The reader is directed to a review on the use of magnetic nanoparticles for detection of biomolecules and cells based on magnetic resonance effects. The capabilities of diagnostic magnetic resonance technology, a detection platform based on the use of magnetic nanoparticles as proximity sensors are reviewed here (Haun et al. 2010).

A relatively new contrast agent is xenon, a noble gas and quite inert molecule, whose progress as a functionalized biosensor or contrast agent has been recently reviewed. One of the two NRM-active isotopes, 129Xe, can easily be polarized presenting remarkable NMR properties (large chemical shift range and favorable relaxation) and it is extremely sensitive to its molecular environment. Hyperpolarised xenon has been used for the detection of a range of molecular markers by means of Nuclear Magnetic Resonance (NMR) imaging and although still in its early stages, it will not be long before applications as in vivo contrast agents emerge (Schroder 2013).

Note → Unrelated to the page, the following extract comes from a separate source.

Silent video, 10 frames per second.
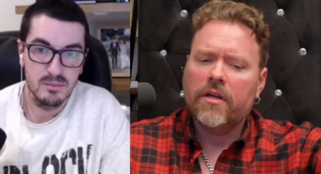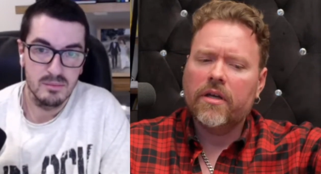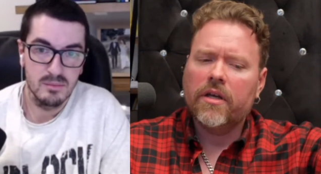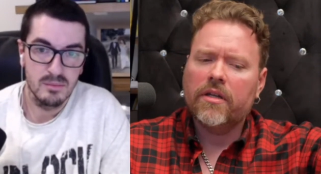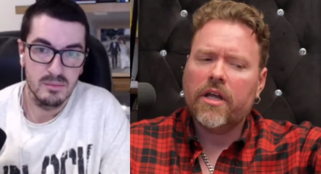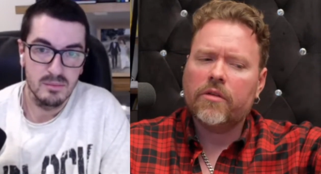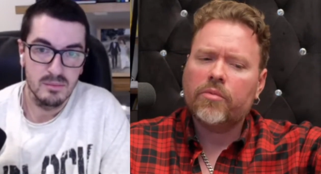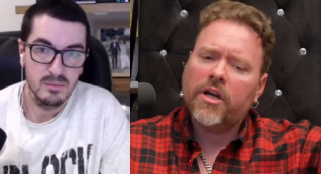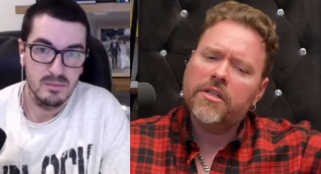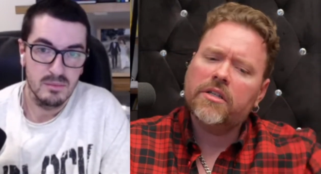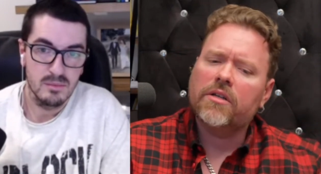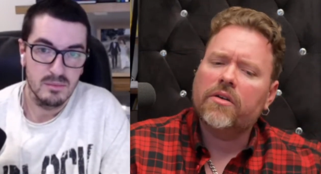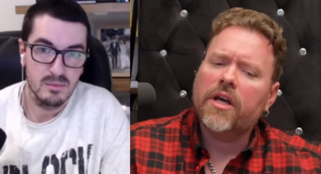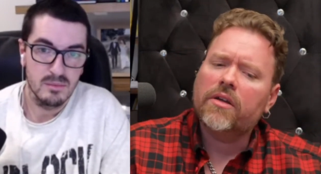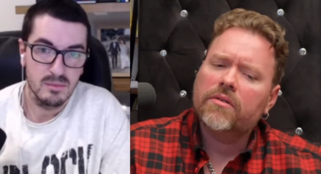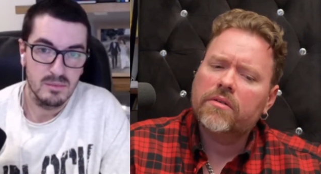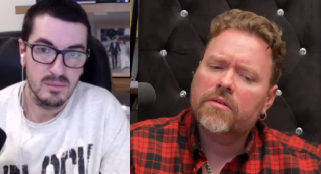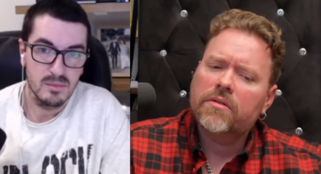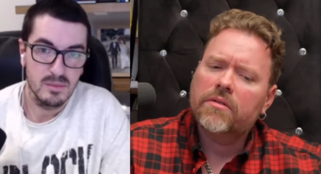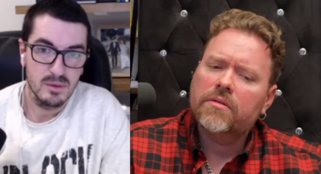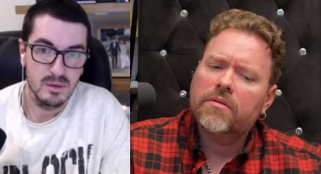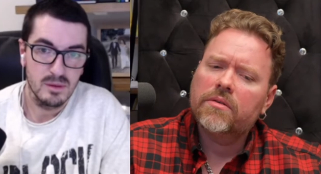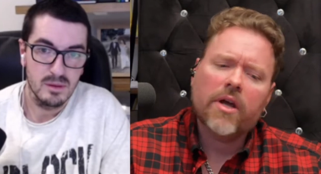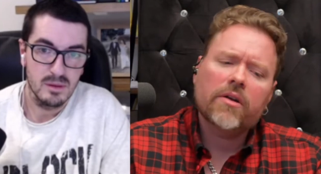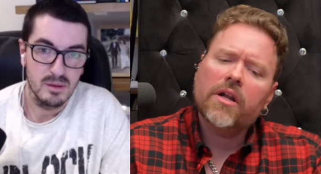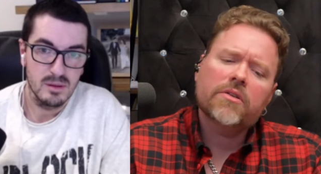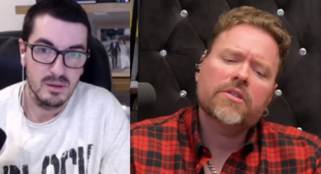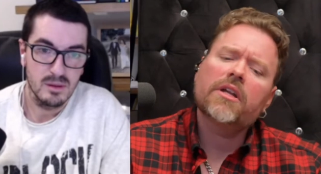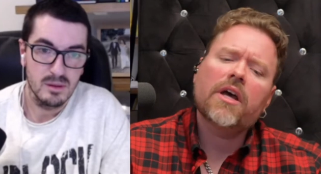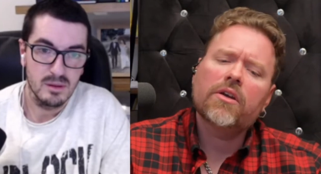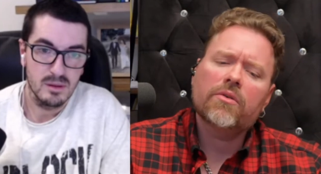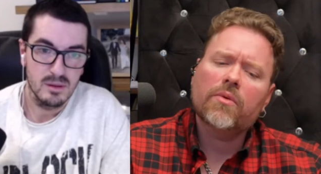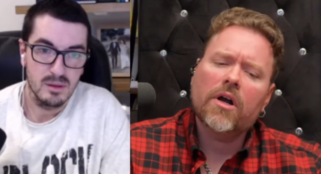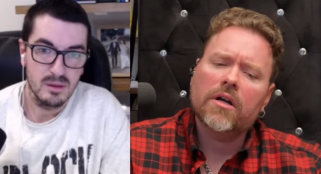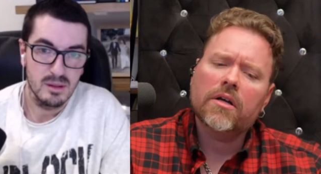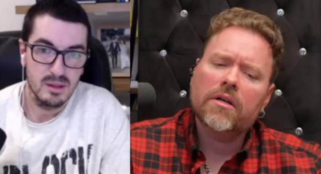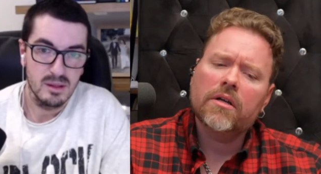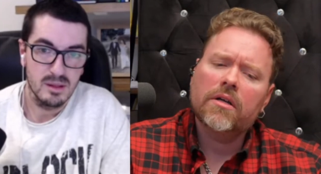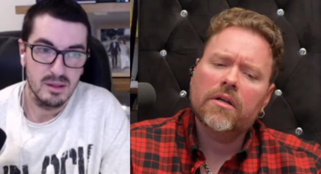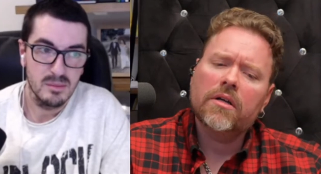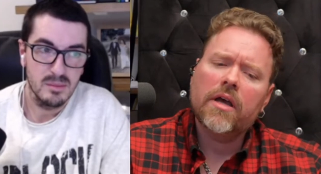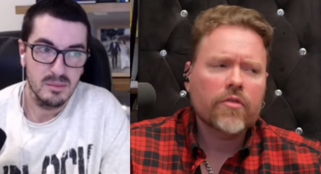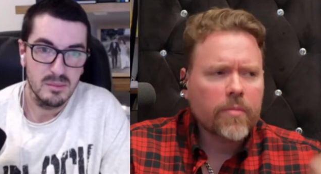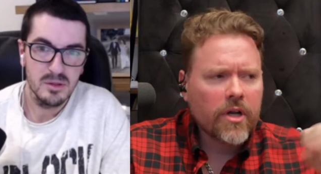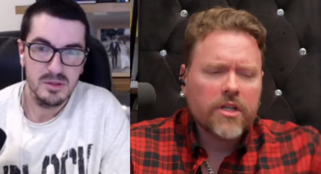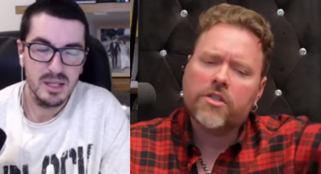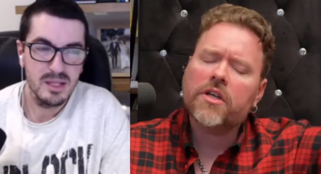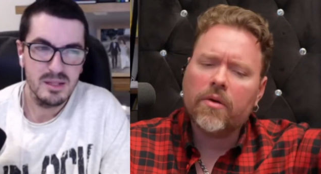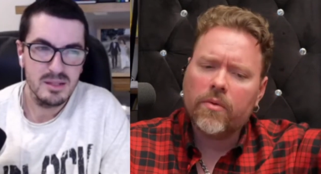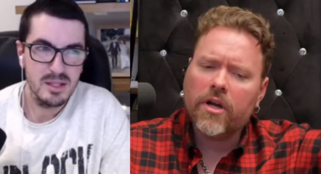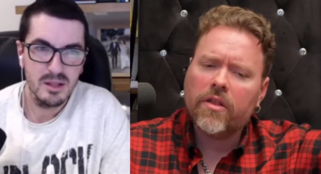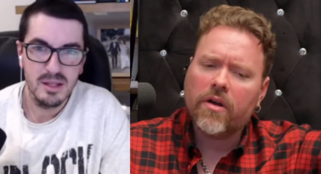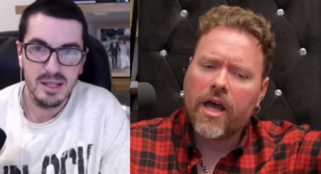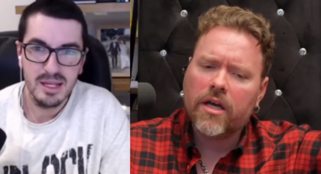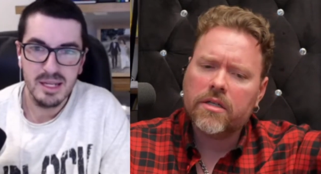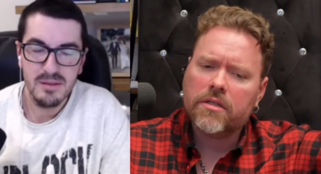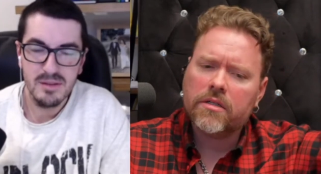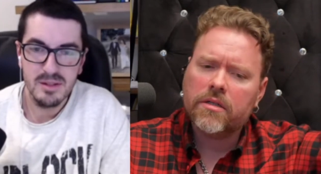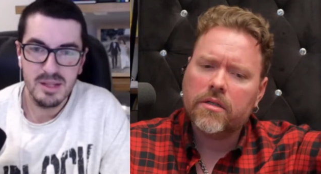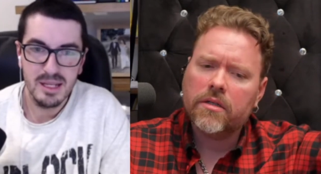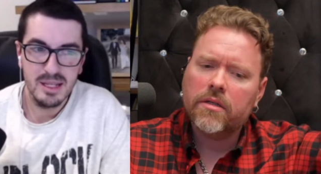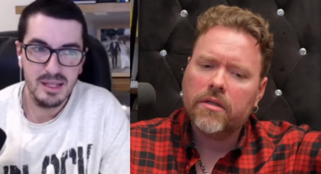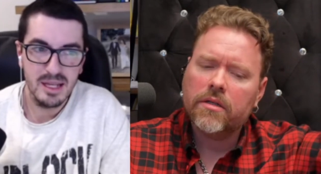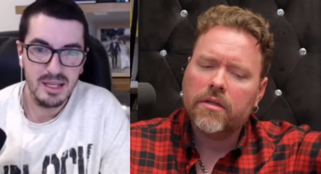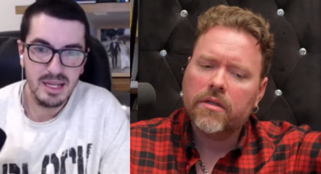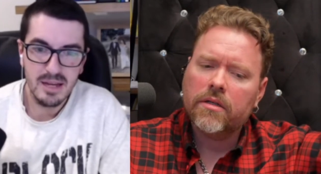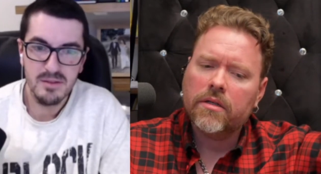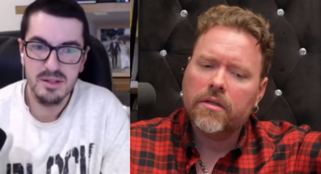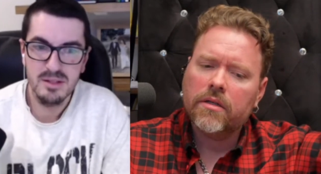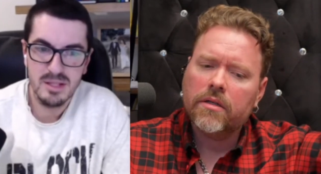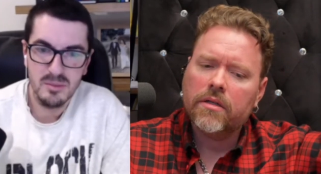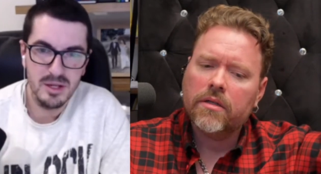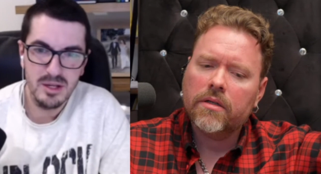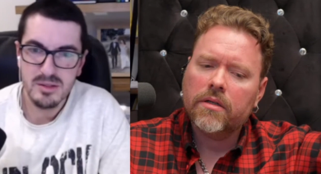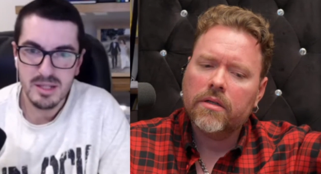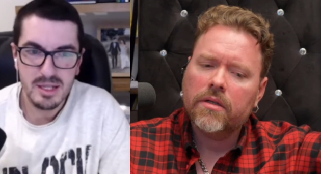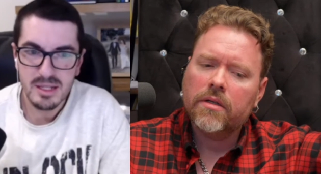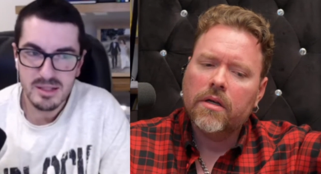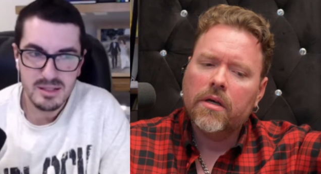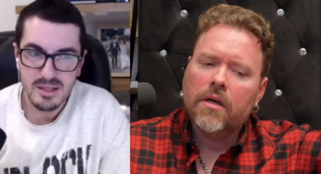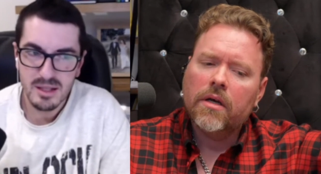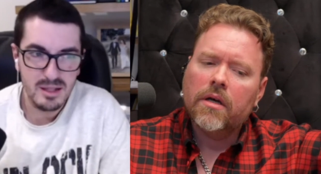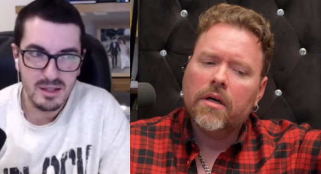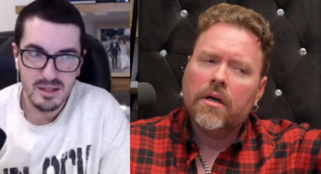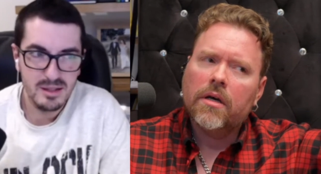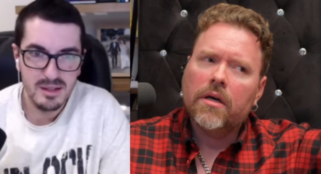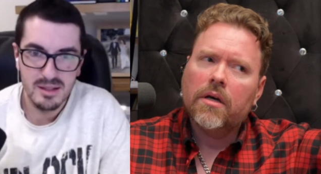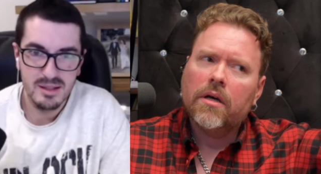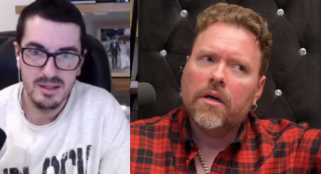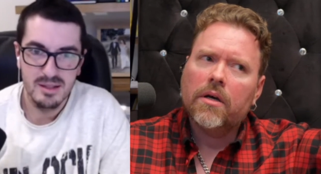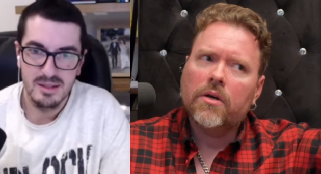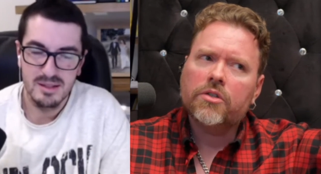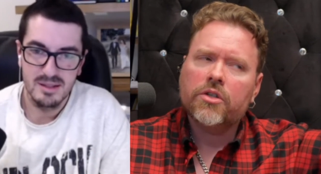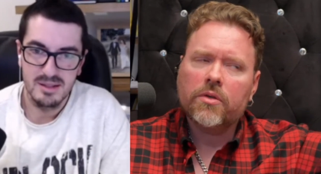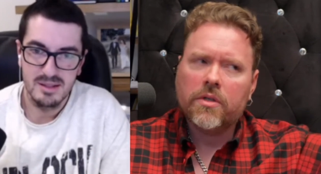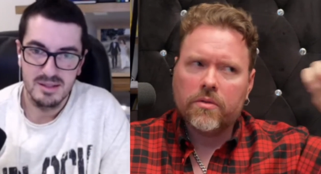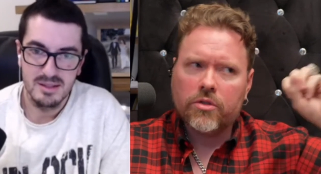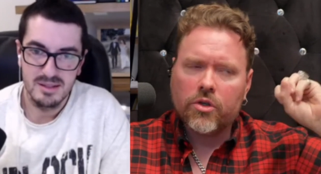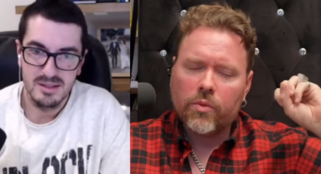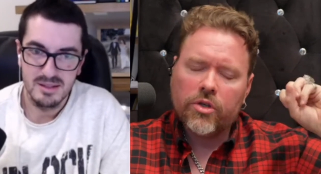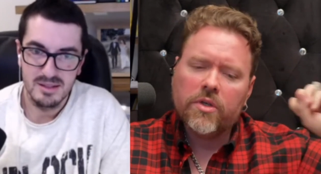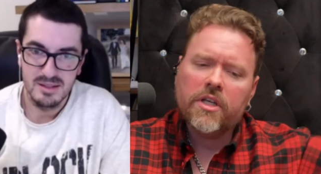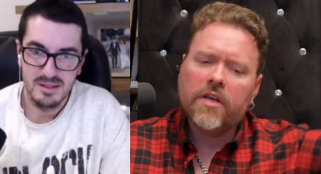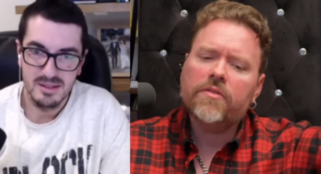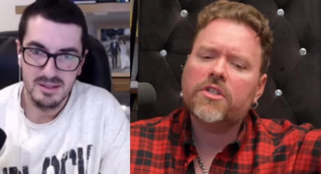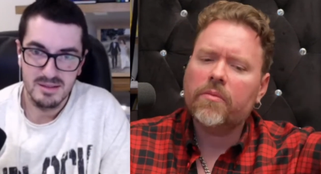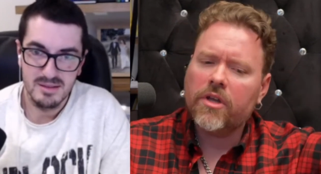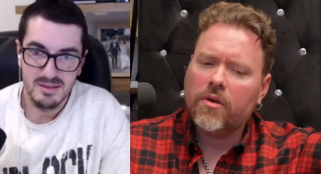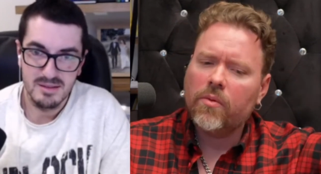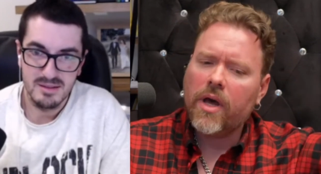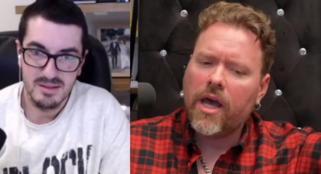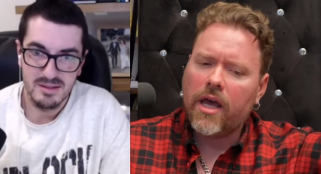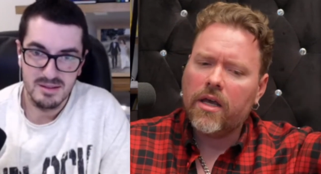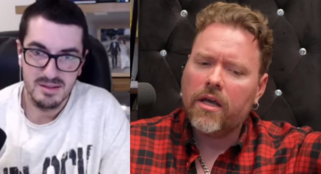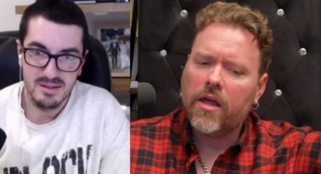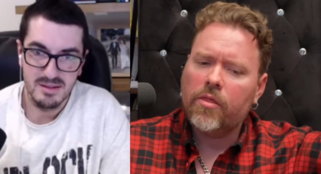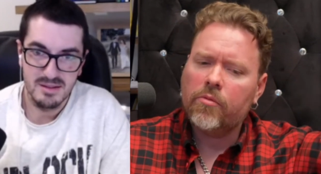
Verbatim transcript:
Speaker 1: and yet the price didn't go down. So I don't understand how you're wrong. Everybody just got rid of their hex. They
Speaker 2: gave it. They they gave it to someone else. They didn't sell it.
Speaker 1: Oh, so so when you give something away and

5.4 Other Sensing Mechanisms

Other sensing mechanisms exploit the mechanical properties of certain materials. The degree of dislocation can be measured by using a wide range of transducers including optical laser, piezoresistive, piezoelectric and capacitive. An example is the implantable wireless glucose biosensor developed using a resonator transducer coupled to a stimuli-sensitive hydrogel trapped between a nanoporous membrane and a thin glass diaphragm. This biosensor can remotely detect the change of resonance frequency that occurs when there is a displacement of the glass diaphragm, caused by the swelling of the hydrogel, as a result of glucose molecules passing through the nanoporous membrane (Lei et al. 2006). Other studies used a chemico-mechanical sensor for continuous glucose monitoring based on the viscosity variation of a biological fluid with glucose concentration. The sensor consisted of piezoelectric crystals and flow-resistive microchannel and alumina nanoporous membrane as a size selective interface allowing monitoring of glucose for 3 days in a physiological range of blood glucose concentration (2-20 mM) (Boss et al. 2011).

Cantilever biosensors have been used to detect DNA hybridization antibody-antigen interactions, or the adsorption of bacteria. These biosensors respond to changes on their surface with a mechanical bending. Silicon or polymers cantilevers arrays were used to detect cardiac biomarkers proteins by measuring the surface stress generated by antigen-antibody molecular recognition (Arntz et al. 2003). A general introduction to the field of cantilever biosensors can be found in this review (Fritz 2008).

Gravimetric biosensors measure changes of mass loaded on the sensor surface through changes in the mechanical properties. Examples of these biosensors include surface acoustic wave (SAW) and Quartz Crystal Microbalance (QCM) and their latest progress has been reviewed recently (Voiculescu and Nordin 2012; Speight and Coooper 2012).

Although immense progress has been made in the last few years, where biocompatible materials have been used, implantable biosensors still present problems due to the biosensor fouling and the measurements inaccuracy. The reliability of these devices and the validation of the results with external offline devices is the cause of the little expansion of biosensors in clinical routines. Alternatively, sampling devices have been investigated in parallel with biosensors development for in vivo monitoring in clinical settings.